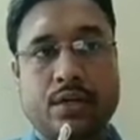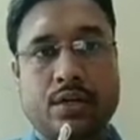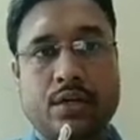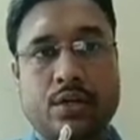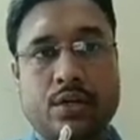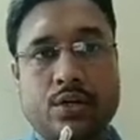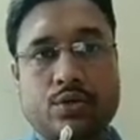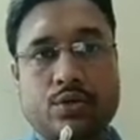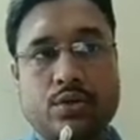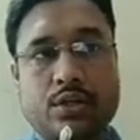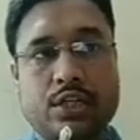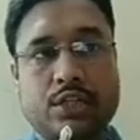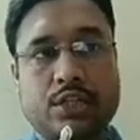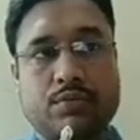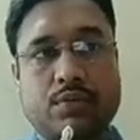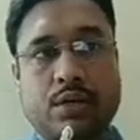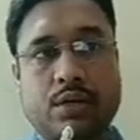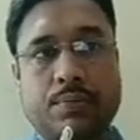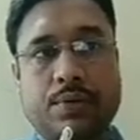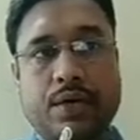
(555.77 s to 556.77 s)
So this
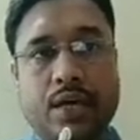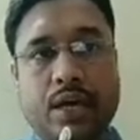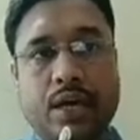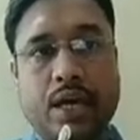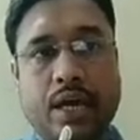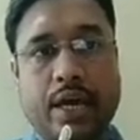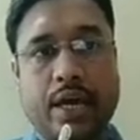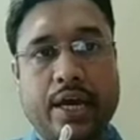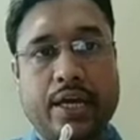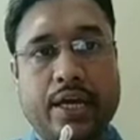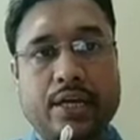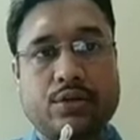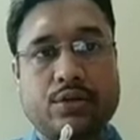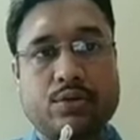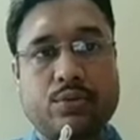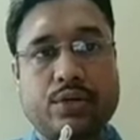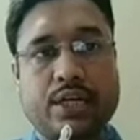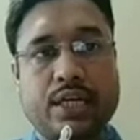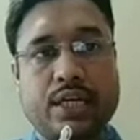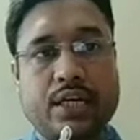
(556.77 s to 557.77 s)
will be a into
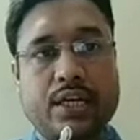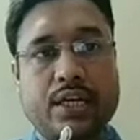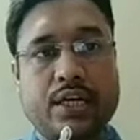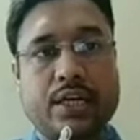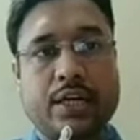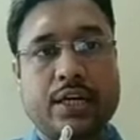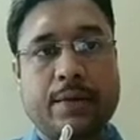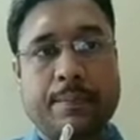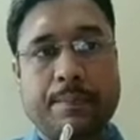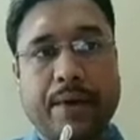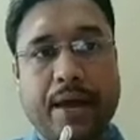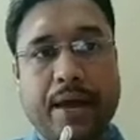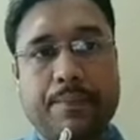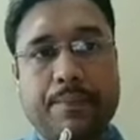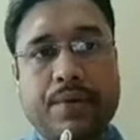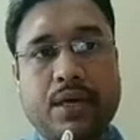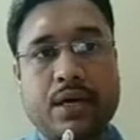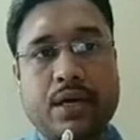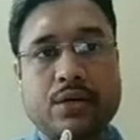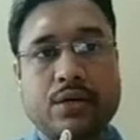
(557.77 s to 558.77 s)
d by
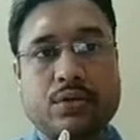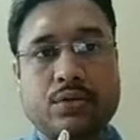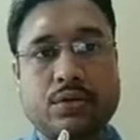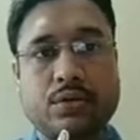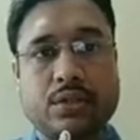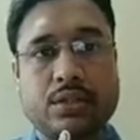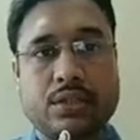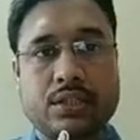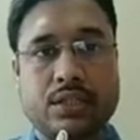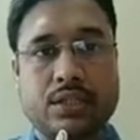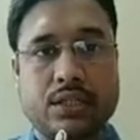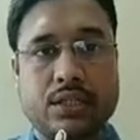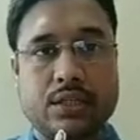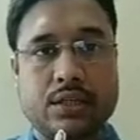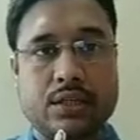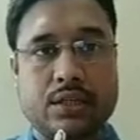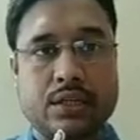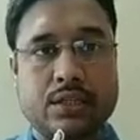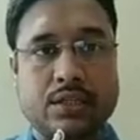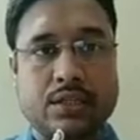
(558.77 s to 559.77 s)
b into c.
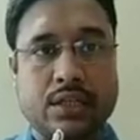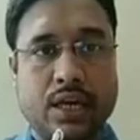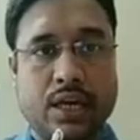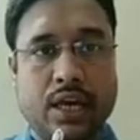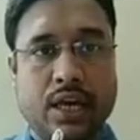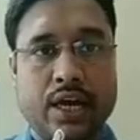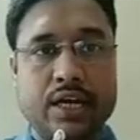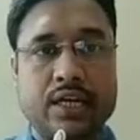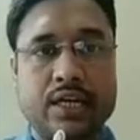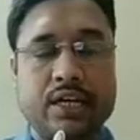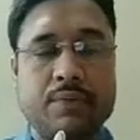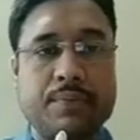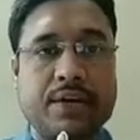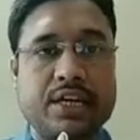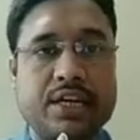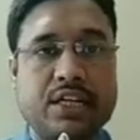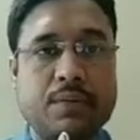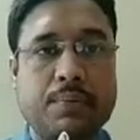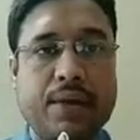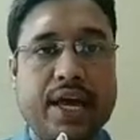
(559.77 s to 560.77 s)
This a and d
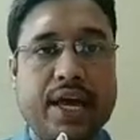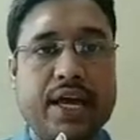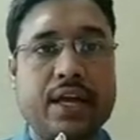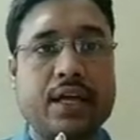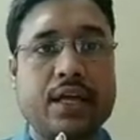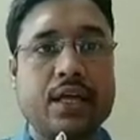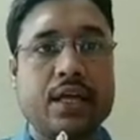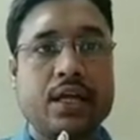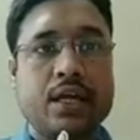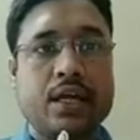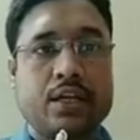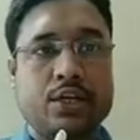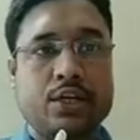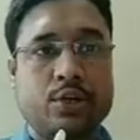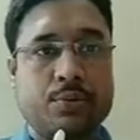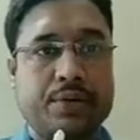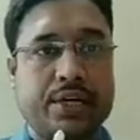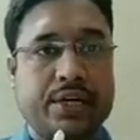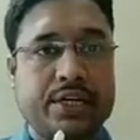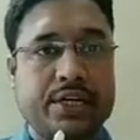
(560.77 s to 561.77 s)
multiply,
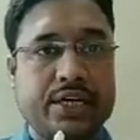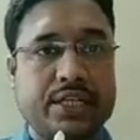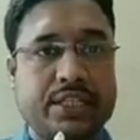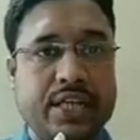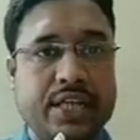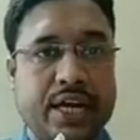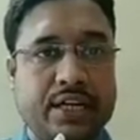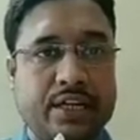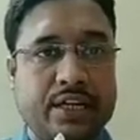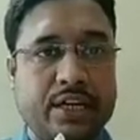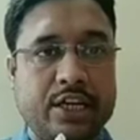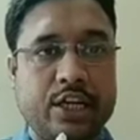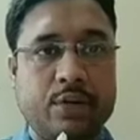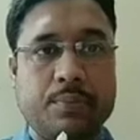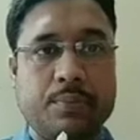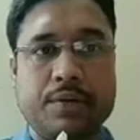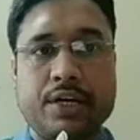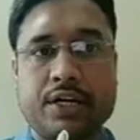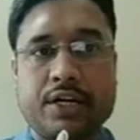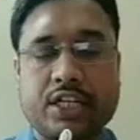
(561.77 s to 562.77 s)
numerators and the
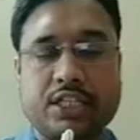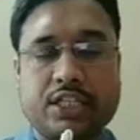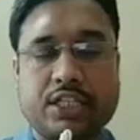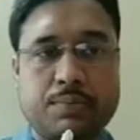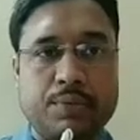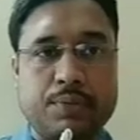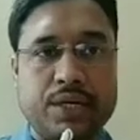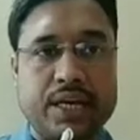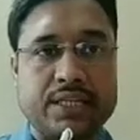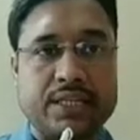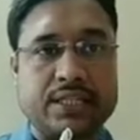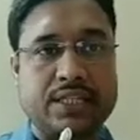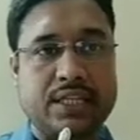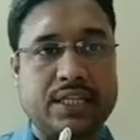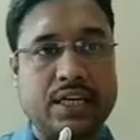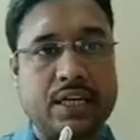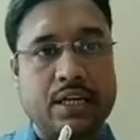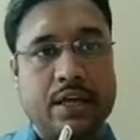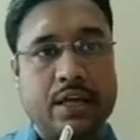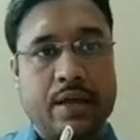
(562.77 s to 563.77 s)
denominators b and
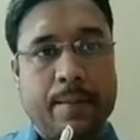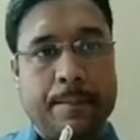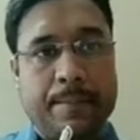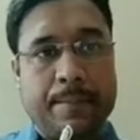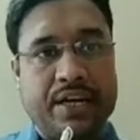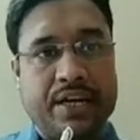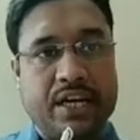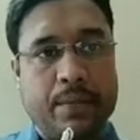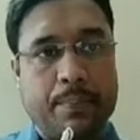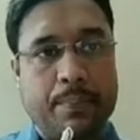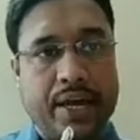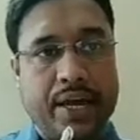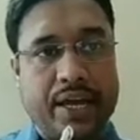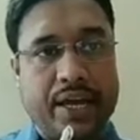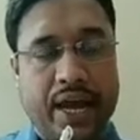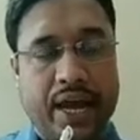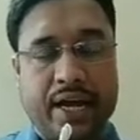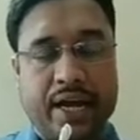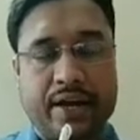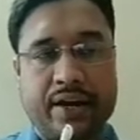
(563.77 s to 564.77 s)
c multiply
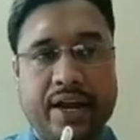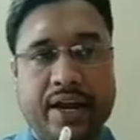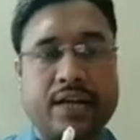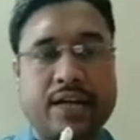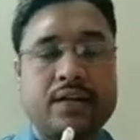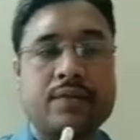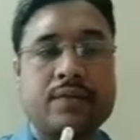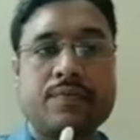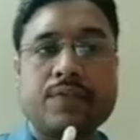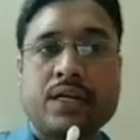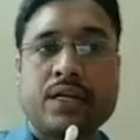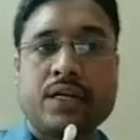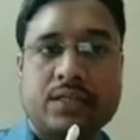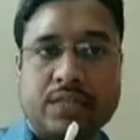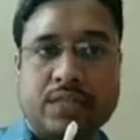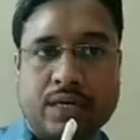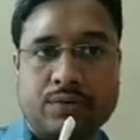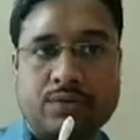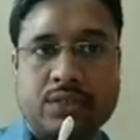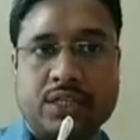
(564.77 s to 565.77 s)
and write
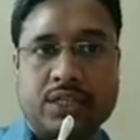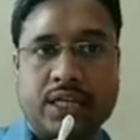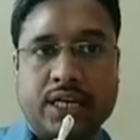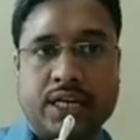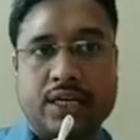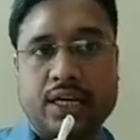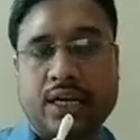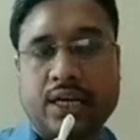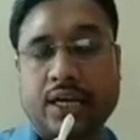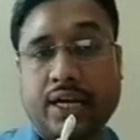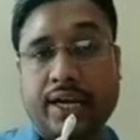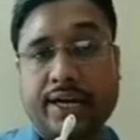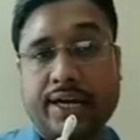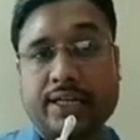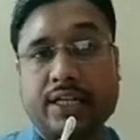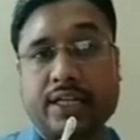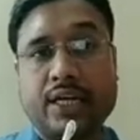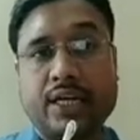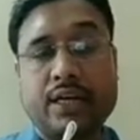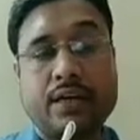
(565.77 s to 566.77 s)
downside at
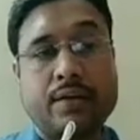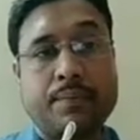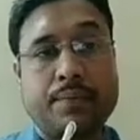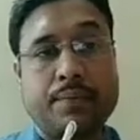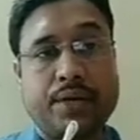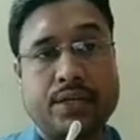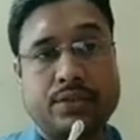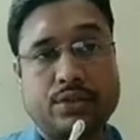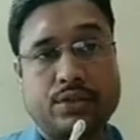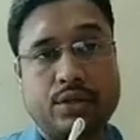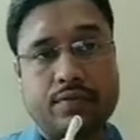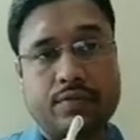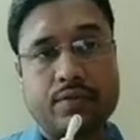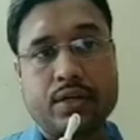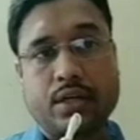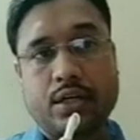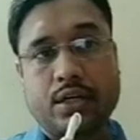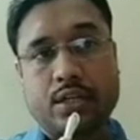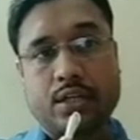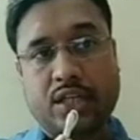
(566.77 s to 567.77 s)
the place of
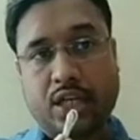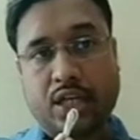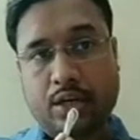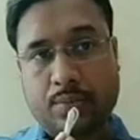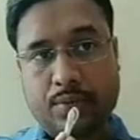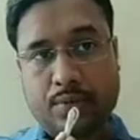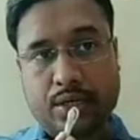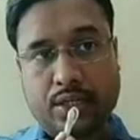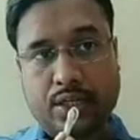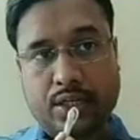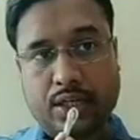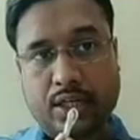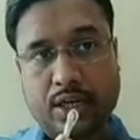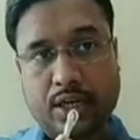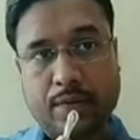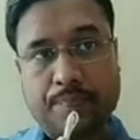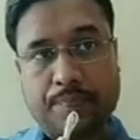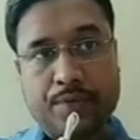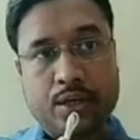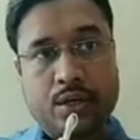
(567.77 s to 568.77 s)
denominator here.
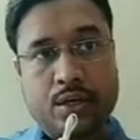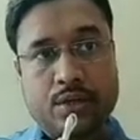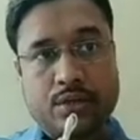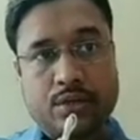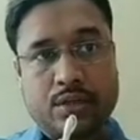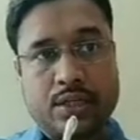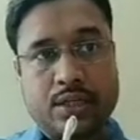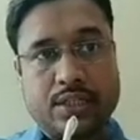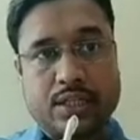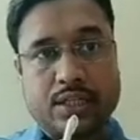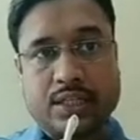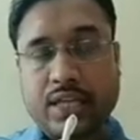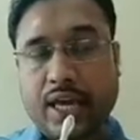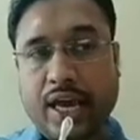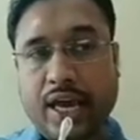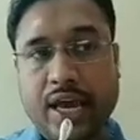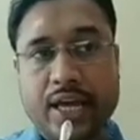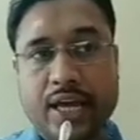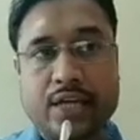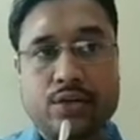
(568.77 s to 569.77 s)
So this is
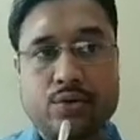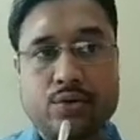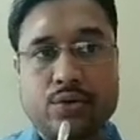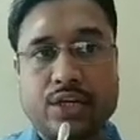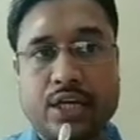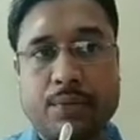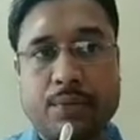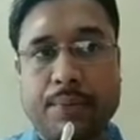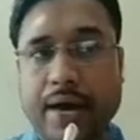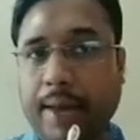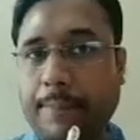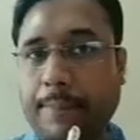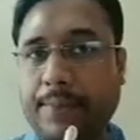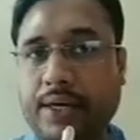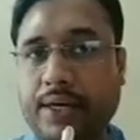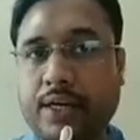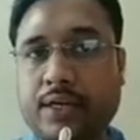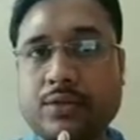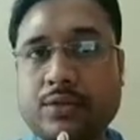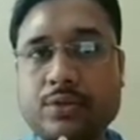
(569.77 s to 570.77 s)
a into d by b
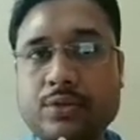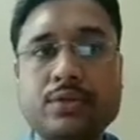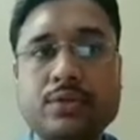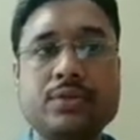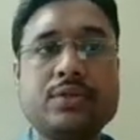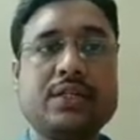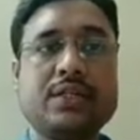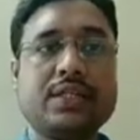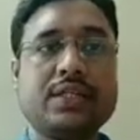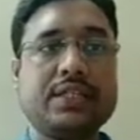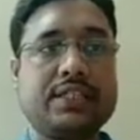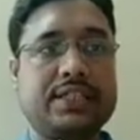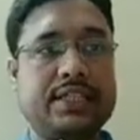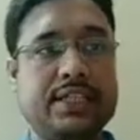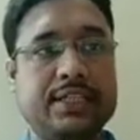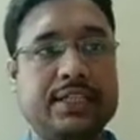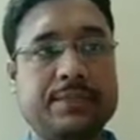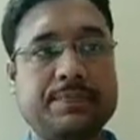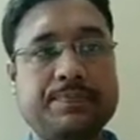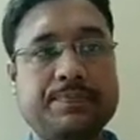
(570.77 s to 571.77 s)
into
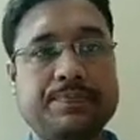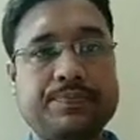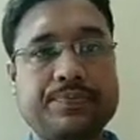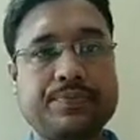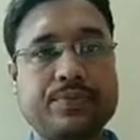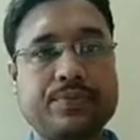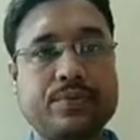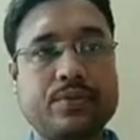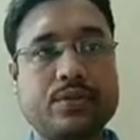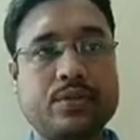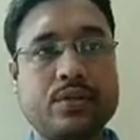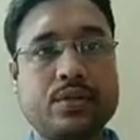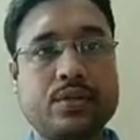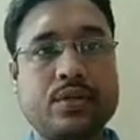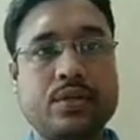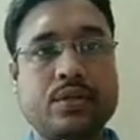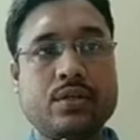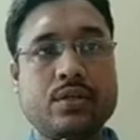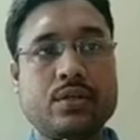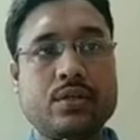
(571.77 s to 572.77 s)
c.
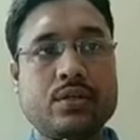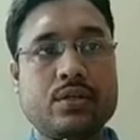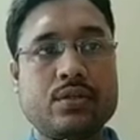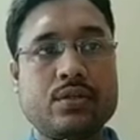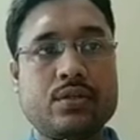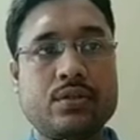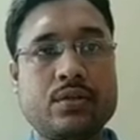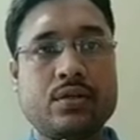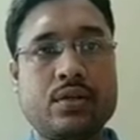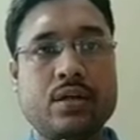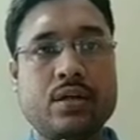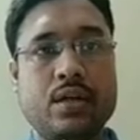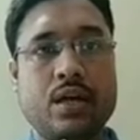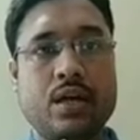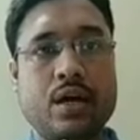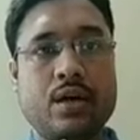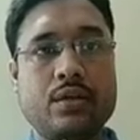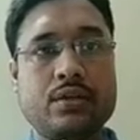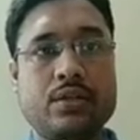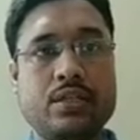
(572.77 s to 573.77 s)
So
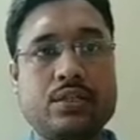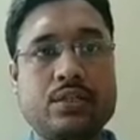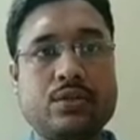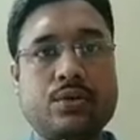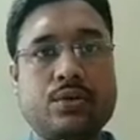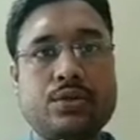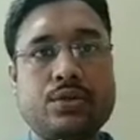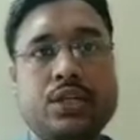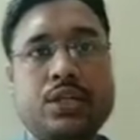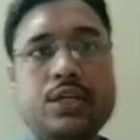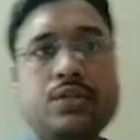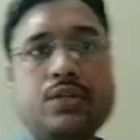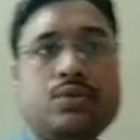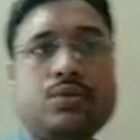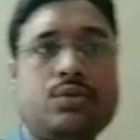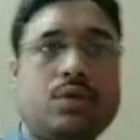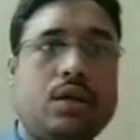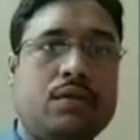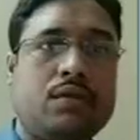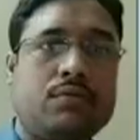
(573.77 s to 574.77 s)
now this question you
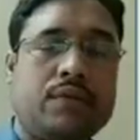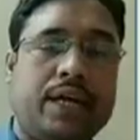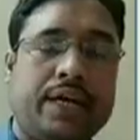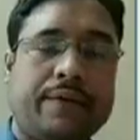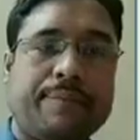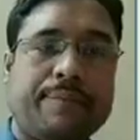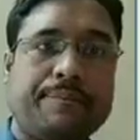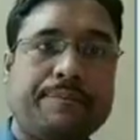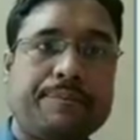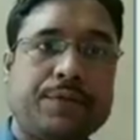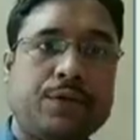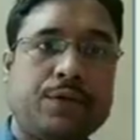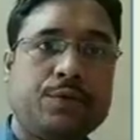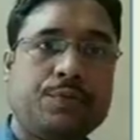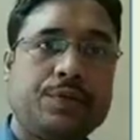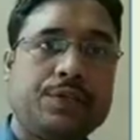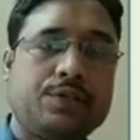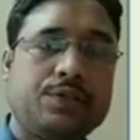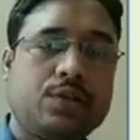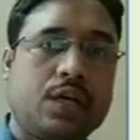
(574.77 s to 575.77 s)
solve that. You
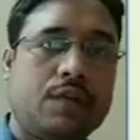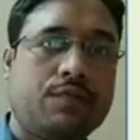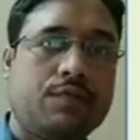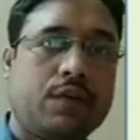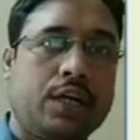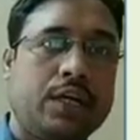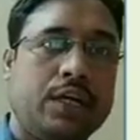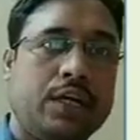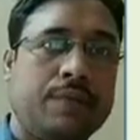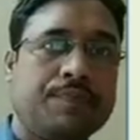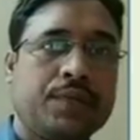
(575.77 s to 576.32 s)
will solve only.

━━━━━━━━━━━━━━━━━━━━━━━━━━━━━━

EXERCISE DETAILS
Please repeat each record exactly and keep every picture out of the copy.

SOLUTION TO THE PROBLEM
(555.77 s to 556.77 s)
So this
(556.77 s to 557.77 s)
will be a into
(557.77 s to 558.77 s)
d by
(558.77 s to 559.77 s)
b into c.
(559.77 s to 560.77 s)
This a and d
(560.77 s to 561.77 s)
multiply,
(561.77 s to 562.77 s)
numerators and the
(562.77 s to 563.77 s)
denominators b and
(563.77 s to 564.77 s)
c multiply
(564.77 s to 565.77 s)
and write
(565.77 s to 566.77 s)
downside at
(566.77 s to 567.77 s)
the place of
(567.77 s to 568.77 s)
denominator here.
(568.77 s to 569.77 s)
So this is
(569.77 s to 570.77 s)
a into d by b
(570.77 s to 571.77 s)
into
(571.77 s to 572.77 s)
c.
(572.77 s to 573.77 s)
So
(573.77 s to 574.77 s)
now this question you
(574.77 s to 575.77 s)
solve that. You
(575.77 s to 576.32 s)
will solve only.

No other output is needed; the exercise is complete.